Stored entries:
------------

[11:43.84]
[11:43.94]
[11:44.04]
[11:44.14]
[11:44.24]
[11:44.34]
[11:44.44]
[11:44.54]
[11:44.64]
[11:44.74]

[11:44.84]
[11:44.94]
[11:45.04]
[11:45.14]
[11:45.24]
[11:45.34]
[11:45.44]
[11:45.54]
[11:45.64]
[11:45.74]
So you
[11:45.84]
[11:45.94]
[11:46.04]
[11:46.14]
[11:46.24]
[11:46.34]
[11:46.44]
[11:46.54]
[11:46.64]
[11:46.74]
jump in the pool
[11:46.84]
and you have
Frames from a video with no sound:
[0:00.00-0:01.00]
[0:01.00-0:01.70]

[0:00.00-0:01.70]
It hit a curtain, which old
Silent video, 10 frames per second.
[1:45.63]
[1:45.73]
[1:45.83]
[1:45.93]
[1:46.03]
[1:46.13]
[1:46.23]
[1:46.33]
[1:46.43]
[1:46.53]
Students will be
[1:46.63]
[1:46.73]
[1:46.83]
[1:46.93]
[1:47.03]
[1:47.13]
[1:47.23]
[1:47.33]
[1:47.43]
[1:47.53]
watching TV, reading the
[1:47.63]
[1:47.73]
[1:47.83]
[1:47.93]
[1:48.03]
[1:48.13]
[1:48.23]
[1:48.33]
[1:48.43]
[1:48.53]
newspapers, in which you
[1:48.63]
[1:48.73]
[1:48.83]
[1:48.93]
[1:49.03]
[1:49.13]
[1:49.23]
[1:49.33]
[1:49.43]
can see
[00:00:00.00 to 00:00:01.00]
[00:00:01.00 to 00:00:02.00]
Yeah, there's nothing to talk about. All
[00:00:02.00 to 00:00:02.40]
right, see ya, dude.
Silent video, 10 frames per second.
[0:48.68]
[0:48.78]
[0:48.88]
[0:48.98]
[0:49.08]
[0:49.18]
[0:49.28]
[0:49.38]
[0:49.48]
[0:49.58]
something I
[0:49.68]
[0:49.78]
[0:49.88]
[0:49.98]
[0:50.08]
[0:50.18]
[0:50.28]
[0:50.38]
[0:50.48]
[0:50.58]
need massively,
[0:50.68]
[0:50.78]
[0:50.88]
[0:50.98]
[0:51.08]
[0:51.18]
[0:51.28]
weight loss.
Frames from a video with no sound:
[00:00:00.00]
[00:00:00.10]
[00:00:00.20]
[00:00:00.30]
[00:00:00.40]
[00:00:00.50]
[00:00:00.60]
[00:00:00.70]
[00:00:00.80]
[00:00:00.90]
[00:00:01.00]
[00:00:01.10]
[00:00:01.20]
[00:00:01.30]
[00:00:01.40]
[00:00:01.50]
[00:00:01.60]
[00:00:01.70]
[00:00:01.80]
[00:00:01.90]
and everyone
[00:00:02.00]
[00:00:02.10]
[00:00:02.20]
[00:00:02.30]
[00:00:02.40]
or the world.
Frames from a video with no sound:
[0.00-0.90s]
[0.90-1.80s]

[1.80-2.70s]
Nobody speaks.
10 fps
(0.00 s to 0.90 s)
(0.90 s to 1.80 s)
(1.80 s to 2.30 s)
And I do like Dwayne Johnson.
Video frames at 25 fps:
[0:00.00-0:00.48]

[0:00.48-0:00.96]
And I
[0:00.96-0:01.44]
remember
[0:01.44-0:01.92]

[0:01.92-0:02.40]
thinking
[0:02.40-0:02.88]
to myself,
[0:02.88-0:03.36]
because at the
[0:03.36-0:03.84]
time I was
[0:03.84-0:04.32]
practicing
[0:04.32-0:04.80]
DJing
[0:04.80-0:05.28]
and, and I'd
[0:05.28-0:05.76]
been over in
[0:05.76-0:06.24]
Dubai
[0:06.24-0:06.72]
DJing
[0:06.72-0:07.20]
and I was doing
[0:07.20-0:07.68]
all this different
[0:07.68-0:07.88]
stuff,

------------

From the first line to the last, write out the data exactly.

[11:43.84]
[11:43.94]
[11:44.04]
[11:44.14]
[11:44.24]
[11:44.34]
[11:44.44]
[11:44.54]
[11:44.64]
[11:44.74]

[11:44.84]
[11:44.94]
[11:45.04]
[11:45.14]
[11:45.24]
[11:45.34]
[11:45.44]
[11:45.54]
[11:45.64]
[11:45.74]
So you
[11:45.84]
[11:45.94]
[11:46.04]
[11:46.14]
[11:46.24]
[11:46.34]
[11:46.44]
[11:46.54]
[11:46.64]
[11:46.74]
jump in the pool
[11:46.84]
and you have
Frames from a video with no sound:
[0:00.00-0:01.00]
[0:01.00-0:01.70]

[0:00.00-0:01.70]
It hit a curtain, which old
Silent video, 10 frames per second.
[1:45.63]
[1:45.73]
[1:45.83]
[1:45.93]
[1:46.03]
[1:46.13]
[1:46.23]
[1:46.33]
[1:46.43]
[1:46.53]
Students will be
[1:46.63]
[1:46.73]
[1:46.83]
[1:46.93]
[1:47.03]
[1:47.13]
[1:47.23]
[1:47.33]
[1:47.43]
[1:47.53]
watching TV, reading the
[1:47.63]
[1:47.73]
[1:47.83]
[1:47.93]
[1:48.03]
[1:48.13]
[1:48.23]
[1:48.33]
[1:48.43]
[1:48.53]
newspapers, in which you
[1:48.63]
[1:48.73]
[1:48.83]
[1:48.93]
[1:49.03]
[1:49.13]
[1:49.23]
[1:49.33]
[1:49.43]
can see
[00:00:00.00 to 00:00:01.00]
[00:00:01.00 to 00:00:02.00]
Yeah, there's nothing to talk about. All
[00:00:02.00 to 00:00:02.40]
right, see ya, dude.
Silent video, 10 frames per second.
[0:48.68]
[0:48.78]
[0:48.88]
[0:48.98]
[0:49.08]
[0:49.18]
[0:49.28]
[0:49.38]
[0:49.48]
[0:49.58]
something I
[0:49.68]
[0:49.78]
[0:49.88]
[0:49.98]
[0:50.08]
[0:50.18]
[0:50.28]
[0:50.38]
[0:50.48]
[0:50.58]
need massively,
[0:50.68]
[0:50.78]
[0:50.88]
[0:50.98]
[0:51.08]
[0:51.18]
[0:51.28]
weight loss.
Frames from a video with no sound:
[00:00:00.00]
[00:00:00.10]
[00:00:00.20]
[00:00:00.30]
[00:00:00.40]
[00:00:00.50]
[00:00:00.60]
[00:00:00.70]
[00:00:00.80]
[00:00:00.90]
[00:00:01.00]
[00:00:01.10]
[00:00:01.20]
[00:00:01.30]
[00:00:01.40]
[00:00:01.50]
[00:00:01.60]
[00:00:01.70]
[00:00:01.80]
[00:00:01.90]
and everyone
[00:00:02.00]
[00:00:02.10]
[00:00:02.20]
[00:00:02.30]
[00:00:02.40]
or the world.
Frames from a video with no sound:
[0.00-0.90s]
[0.90-1.80s]

[1.80-2.70s]
Nobody speaks.
10 fps
(0.00 s to 0.90 s)
(0.90 s to 1.80 s)
(1.80 s to 2.30 s)
And I do like Dwayne Johnson.
Video frames at 25 fps:
[0:00.00-0:00.48]

[0:00.48-0:00.96]
And I
[0:00.96-0:01.44]
remember
[0:01.44-0:01.92]

[0:01.92-0:02.40]
thinking
[0:02.40-0:02.88]
to myself,
[0:02.88-0:03.36]
because at the
[0:03.36-0:03.84]
time I was
[0:03.84-0:04.32]
practicing
[0:04.32-0:04.80]
DJing
[0:04.80-0:05.28]
and, and I'd
[0:05.28-0:05.76]
been over in
[0:05.76-0:06.24]
Dubai
[0:06.24-0:06.72]
DJing
[0:06.72-0:07.20]
and I was doing
[0:07.20-0:07.68]
all this different
[0:07.68-0:07.88]
stuff,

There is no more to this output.